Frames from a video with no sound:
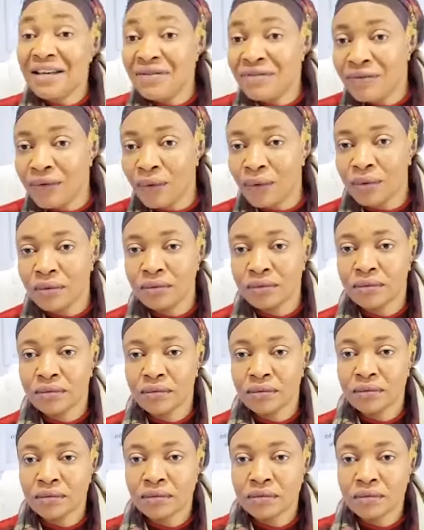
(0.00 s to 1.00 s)
evil.
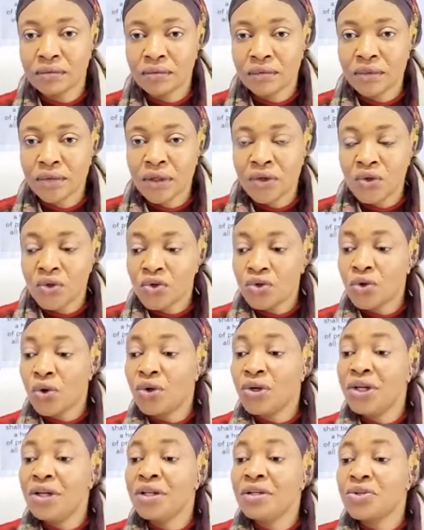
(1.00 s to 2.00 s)

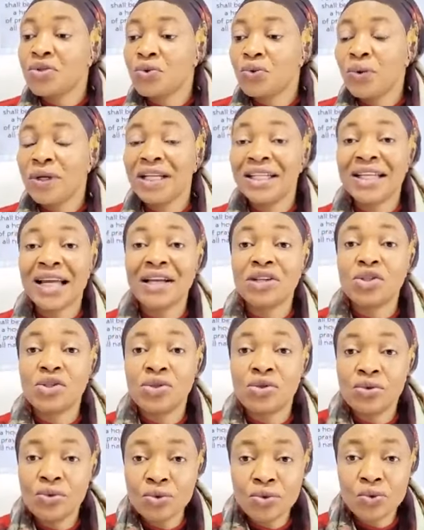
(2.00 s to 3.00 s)
So it is we that
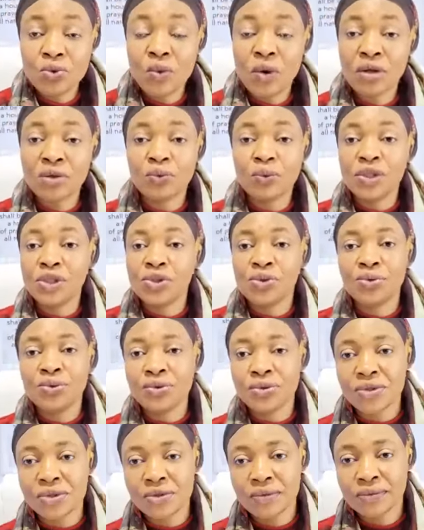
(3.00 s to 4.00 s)
choose what we
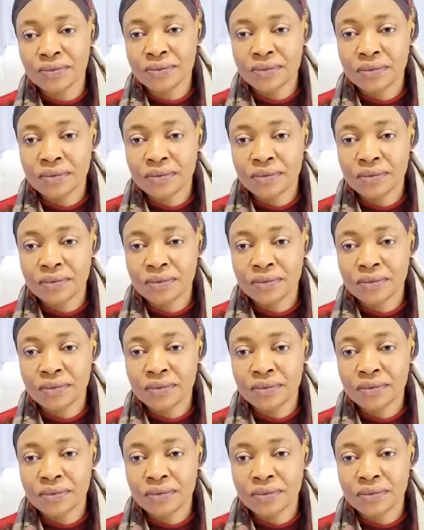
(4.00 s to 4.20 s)
choose.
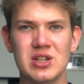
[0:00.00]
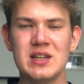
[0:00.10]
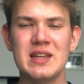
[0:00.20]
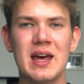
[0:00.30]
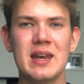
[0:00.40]
In
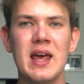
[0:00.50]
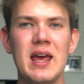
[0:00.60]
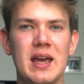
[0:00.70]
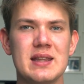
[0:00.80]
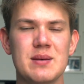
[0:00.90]
the end,
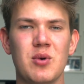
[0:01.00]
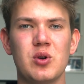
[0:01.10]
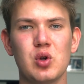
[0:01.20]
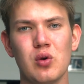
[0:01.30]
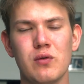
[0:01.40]
it's about
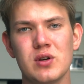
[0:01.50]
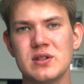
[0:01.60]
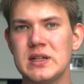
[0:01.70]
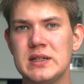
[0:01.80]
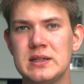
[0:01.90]
the
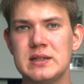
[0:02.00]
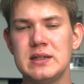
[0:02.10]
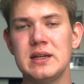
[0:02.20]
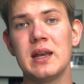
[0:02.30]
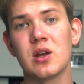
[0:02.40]

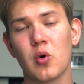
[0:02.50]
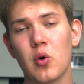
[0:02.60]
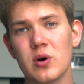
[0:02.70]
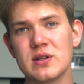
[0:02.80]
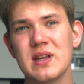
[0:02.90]
university and the
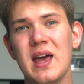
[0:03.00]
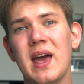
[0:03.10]
course.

* * * * * * * * *

* [WHAT IS EXPECTED]: Output the records above exactly; leave out the pictures.

* [EXERCISE OUTPUT]:
Frames from a video with no sound:
(0.00 s to 1.00 s)
evil.
(1.00 s to 2.00 s)

(2.00 s to 3.00 s)
So it is we that
(3.00 s to 4.00 s)
choose what we
(4.00 s to 4.20 s)
choose.
[0:00.00]
[0:00.10]
[0:00.20]
[0:00.30]
[0:00.40]
In
[0:00.50]
[0:00.60]
[0:00.70]
[0:00.80]
[0:00.90]
the end,
[0:01.00]
[0:01.10]
[0:01.20]
[0:01.30]
[0:01.40]
it's about
[0:01.50]
[0:01.60]
[0:01.70]
[0:01.80]
[0:01.90]
the
[0:02.00]
[0:02.10]
[0:02.20]
[0:02.30]
[0:02.40]

[0:02.50]
[0:02.60]
[0:02.70]
[0:02.80]
[0:02.90]
university and the
[0:03.00]
[0:03.10]
course.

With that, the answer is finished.